(Collected data)
====
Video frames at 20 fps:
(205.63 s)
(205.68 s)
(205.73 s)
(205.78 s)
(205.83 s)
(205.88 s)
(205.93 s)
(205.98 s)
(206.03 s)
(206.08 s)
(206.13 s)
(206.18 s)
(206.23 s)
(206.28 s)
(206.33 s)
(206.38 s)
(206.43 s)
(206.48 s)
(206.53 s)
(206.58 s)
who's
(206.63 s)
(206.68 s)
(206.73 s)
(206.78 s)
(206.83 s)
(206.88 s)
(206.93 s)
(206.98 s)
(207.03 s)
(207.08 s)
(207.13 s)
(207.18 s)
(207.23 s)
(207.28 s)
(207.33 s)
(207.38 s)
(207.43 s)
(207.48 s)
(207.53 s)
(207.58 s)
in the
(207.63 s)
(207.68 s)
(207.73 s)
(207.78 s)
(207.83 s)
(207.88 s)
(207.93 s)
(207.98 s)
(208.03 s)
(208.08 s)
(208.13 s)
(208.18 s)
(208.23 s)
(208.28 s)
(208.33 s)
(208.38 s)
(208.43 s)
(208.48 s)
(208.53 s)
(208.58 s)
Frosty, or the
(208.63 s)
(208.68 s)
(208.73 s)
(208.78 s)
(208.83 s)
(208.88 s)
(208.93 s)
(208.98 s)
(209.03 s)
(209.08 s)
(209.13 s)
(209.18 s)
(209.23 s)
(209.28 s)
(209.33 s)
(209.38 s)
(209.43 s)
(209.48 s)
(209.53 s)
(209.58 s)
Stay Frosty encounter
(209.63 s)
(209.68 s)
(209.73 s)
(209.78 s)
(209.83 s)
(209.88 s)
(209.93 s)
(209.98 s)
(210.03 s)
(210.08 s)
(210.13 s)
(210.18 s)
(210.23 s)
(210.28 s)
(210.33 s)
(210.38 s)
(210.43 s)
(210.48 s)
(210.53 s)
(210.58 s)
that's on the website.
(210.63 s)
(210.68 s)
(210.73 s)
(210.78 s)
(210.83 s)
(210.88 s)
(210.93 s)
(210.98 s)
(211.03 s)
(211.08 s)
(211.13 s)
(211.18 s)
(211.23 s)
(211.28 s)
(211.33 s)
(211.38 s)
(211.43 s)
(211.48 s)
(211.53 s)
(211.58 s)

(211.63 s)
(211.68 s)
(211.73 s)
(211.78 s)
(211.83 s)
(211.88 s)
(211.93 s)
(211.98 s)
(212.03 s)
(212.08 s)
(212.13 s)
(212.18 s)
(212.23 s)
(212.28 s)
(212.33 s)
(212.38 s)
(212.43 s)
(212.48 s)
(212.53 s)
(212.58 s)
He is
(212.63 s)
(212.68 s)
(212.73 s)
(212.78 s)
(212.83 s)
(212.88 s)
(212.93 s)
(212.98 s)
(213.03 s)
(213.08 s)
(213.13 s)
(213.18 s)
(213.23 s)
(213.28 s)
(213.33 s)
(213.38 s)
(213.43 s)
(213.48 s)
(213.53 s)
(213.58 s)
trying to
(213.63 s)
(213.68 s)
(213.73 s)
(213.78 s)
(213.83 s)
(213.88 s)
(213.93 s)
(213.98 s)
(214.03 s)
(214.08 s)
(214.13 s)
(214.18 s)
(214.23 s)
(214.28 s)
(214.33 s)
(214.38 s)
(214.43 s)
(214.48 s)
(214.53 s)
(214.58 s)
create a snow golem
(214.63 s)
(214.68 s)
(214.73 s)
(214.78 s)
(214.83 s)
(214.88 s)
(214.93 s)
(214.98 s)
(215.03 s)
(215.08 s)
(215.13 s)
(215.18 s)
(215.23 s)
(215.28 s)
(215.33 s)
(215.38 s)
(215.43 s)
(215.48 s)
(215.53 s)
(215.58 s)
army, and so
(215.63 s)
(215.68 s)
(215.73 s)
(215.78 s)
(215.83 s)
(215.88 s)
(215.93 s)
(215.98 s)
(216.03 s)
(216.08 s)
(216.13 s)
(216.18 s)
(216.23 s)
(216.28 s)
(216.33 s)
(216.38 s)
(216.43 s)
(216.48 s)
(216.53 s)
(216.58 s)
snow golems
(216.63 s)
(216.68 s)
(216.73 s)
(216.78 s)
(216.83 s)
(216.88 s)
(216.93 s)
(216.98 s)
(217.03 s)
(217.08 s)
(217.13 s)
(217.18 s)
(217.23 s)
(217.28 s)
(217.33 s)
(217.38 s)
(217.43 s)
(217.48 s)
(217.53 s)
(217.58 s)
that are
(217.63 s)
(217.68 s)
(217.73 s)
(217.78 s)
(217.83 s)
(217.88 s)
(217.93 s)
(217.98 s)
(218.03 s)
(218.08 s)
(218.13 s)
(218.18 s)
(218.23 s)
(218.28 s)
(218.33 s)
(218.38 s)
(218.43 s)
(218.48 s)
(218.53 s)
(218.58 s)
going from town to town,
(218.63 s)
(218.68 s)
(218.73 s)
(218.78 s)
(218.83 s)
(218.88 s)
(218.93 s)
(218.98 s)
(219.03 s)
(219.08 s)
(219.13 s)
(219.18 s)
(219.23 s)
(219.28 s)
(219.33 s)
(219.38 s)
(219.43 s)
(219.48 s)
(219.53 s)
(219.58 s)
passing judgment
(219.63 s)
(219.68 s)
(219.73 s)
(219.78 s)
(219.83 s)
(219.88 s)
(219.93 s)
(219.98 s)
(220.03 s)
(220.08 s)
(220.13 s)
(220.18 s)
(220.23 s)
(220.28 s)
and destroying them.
====
Reply with the complete data above, every character as it stands.

RESULT
Video frames at 20 fps:
(205.63 s)
(205.68 s)
(205.73 s)
(205.78 s)
(205.83 s)
(205.88 s)
(205.93 s)
(205.98 s)
(206.03 s)
(206.08 s)
(206.13 s)
(206.18 s)
(206.23 s)
(206.28 s)
(206.33 s)
(206.38 s)
(206.43 s)
(206.48 s)
(206.53 s)
(206.58 s)
who's
(206.63 s)
(206.68 s)
(206.73 s)
(206.78 s)
(206.83 s)
(206.88 s)
(206.93 s)
(206.98 s)
(207.03 s)
(207.08 s)
(207.13 s)
(207.18 s)
(207.23 s)
(207.28 s)
(207.33 s)
(207.38 s)
(207.43 s)
(207.48 s)
(207.53 s)
(207.58 s)
in the
(207.63 s)
(207.68 s)
(207.73 s)
(207.78 s)
(207.83 s)
(207.88 s)
(207.93 s)
(207.98 s)
(208.03 s)
(208.08 s)
(208.13 s)
(208.18 s)
(208.23 s)
(208.28 s)
(208.33 s)
(208.38 s)
(208.43 s)
(208.48 s)
(208.53 s)
(208.58 s)
Frosty, or the
(208.63 s)
(208.68 s)
(208.73 s)
(208.78 s)
(208.83 s)
(208.88 s)
(208.93 s)
(208.98 s)
(209.03 s)
(209.08 s)
(209.13 s)
(209.18 s)
(209.23 s)
(209.28 s)
(209.33 s)
(209.38 s)
(209.43 s)
(209.48 s)
(209.53 s)
(209.58 s)
Stay Frosty encounter
(209.63 s)
(209.68 s)
(209.73 s)
(209.78 s)
(209.83 s)
(209.88 s)
(209.93 s)
(209.98 s)
(210.03 s)
(210.08 s)
(210.13 s)
(210.18 s)
(210.23 s)
(210.28 s)
(210.33 s)
(210.38 s)
(210.43 s)
(210.48 s)
(210.53 s)
(210.58 s)
that's on the website.
(210.63 s)
(210.68 s)
(210.73 s)
(210.78 s)
(210.83 s)
(210.88 s)
(210.93 s)
(210.98 s)
(211.03 s)
(211.08 s)
(211.13 s)
(211.18 s)
(211.23 s)
(211.28 s)
(211.33 s)
(211.38 s)
(211.43 s)
(211.48 s)
(211.53 s)
(211.58 s)

(211.63 s)
(211.68 s)
(211.73 s)
(211.78 s)
(211.83 s)
(211.88 s)
(211.93 s)
(211.98 s)
(212.03 s)
(212.08 s)
(212.13 s)
(212.18 s)
(212.23 s)
(212.28 s)
(212.33 s)
(212.38 s)
(212.43 s)
(212.48 s)
(212.53 s)
(212.58 s)
He is
(212.63 s)
(212.68 s)
(212.73 s)
(212.78 s)
(212.83 s)
(212.88 s)
(212.93 s)
(212.98 s)
(213.03 s)
(213.08 s)
(213.13 s)
(213.18 s)
(213.23 s)
(213.28 s)
(213.33 s)
(213.38 s)
(213.43 s)
(213.48 s)
(213.53 s)
(213.58 s)
trying to
(213.63 s)
(213.68 s)
(213.73 s)
(213.78 s)
(213.83 s)
(213.88 s)
(213.93 s)
(213.98 s)
(214.03 s)
(214.08 s)
(214.13 s)
(214.18 s)
(214.23 s)
(214.28 s)
(214.33 s)
(214.38 s)
(214.43 s)
(214.48 s)
(214.53 s)
(214.58 s)
create a snow golem
(214.63 s)
(214.68 s)
(214.73 s)
(214.78 s)
(214.83 s)
(214.88 s)
(214.93 s)
(214.98 s)
(215.03 s)
(215.08 s)
(215.13 s)
(215.18 s)
(215.23 s)
(215.28 s)
(215.33 s)
(215.38 s)
(215.43 s)
(215.48 s)
(215.53 s)
(215.58 s)
army, and so
(215.63 s)
(215.68 s)
(215.73 s)
(215.78 s)
(215.83 s)
(215.88 s)
(215.93 s)
(215.98 s)
(216.03 s)
(216.08 s)
(216.13 s)
(216.18 s)
(216.23 s)
(216.28 s)
(216.33 s)
(216.38 s)
(216.43 s)
(216.48 s)
(216.53 s)
(216.58 s)
snow golems
(216.63 s)
(216.68 s)
(216.73 s)
(216.78 s)
(216.83 s)
(216.88 s)
(216.93 s)
(216.98 s)
(217.03 s)
(217.08 s)
(217.13 s)
(217.18 s)
(217.23 s)
(217.28 s)
(217.33 s)
(217.38 s)
(217.43 s)
(217.48 s)
(217.53 s)
(217.58 s)
that are
(217.63 s)
(217.68 s)
(217.73 s)
(217.78 s)
(217.83 s)
(217.88 s)
(217.93 s)
(217.98 s)
(218.03 s)
(218.08 s)
(218.13 s)
(218.18 s)
(218.23 s)
(218.28 s)
(218.33 s)
(218.38 s)
(218.43 s)
(218.48 s)
(218.53 s)
(218.58 s)
going from town to town,
(218.63 s)
(218.68 s)
(218.73 s)
(218.78 s)
(218.83 s)
(218.88 s)
(218.93 s)
(218.98 s)
(219.03 s)
(219.08 s)
(219.13 s)
(219.18 s)
(219.23 s)
(219.28 s)
(219.33 s)
(219.38 s)
(219.43 s)
(219.48 s)
(219.53 s)
(219.58 s)
passing judgment
(219.63 s)
(219.68 s)
(219.73 s)
(219.78 s)
(219.83 s)
(219.88 s)
(219.93 s)
(219.98 s)
(220.03 s)
(220.08 s)
(220.13 s)
(220.18 s)
(220.23 s)
(220.28 s)
and destroying them.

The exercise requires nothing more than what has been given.